§ WORK TO COMPLETE: Leave out every picture and set down, exactly, the lines below from the one holding "[17:01.03-17:02.03]" up to and including the one holding "Transcript: every one".

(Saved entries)
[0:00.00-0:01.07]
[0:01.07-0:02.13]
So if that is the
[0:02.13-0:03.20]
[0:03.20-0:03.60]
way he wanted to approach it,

==

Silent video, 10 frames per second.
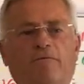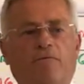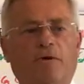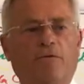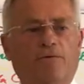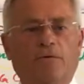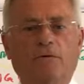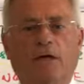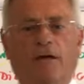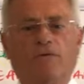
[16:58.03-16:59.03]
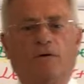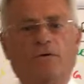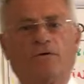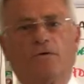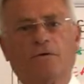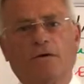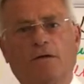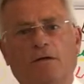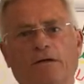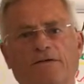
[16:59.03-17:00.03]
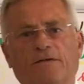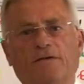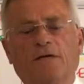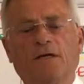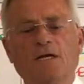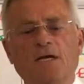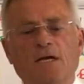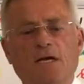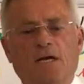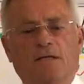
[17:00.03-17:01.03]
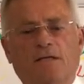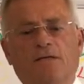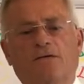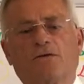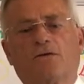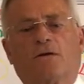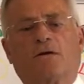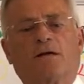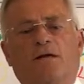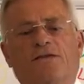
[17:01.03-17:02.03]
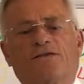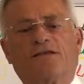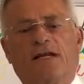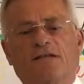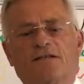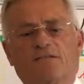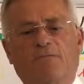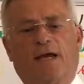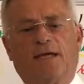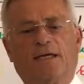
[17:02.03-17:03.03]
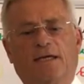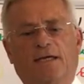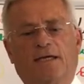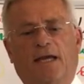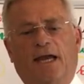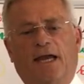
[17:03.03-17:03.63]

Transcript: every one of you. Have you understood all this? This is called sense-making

§ RESPONSE BOX:
[17:01.03-17:02.03]
[17:02.03-17:03.03]
[17:03.03-17:03.63]

Transcript: every one of you. Have you understood all this? This is called sense-making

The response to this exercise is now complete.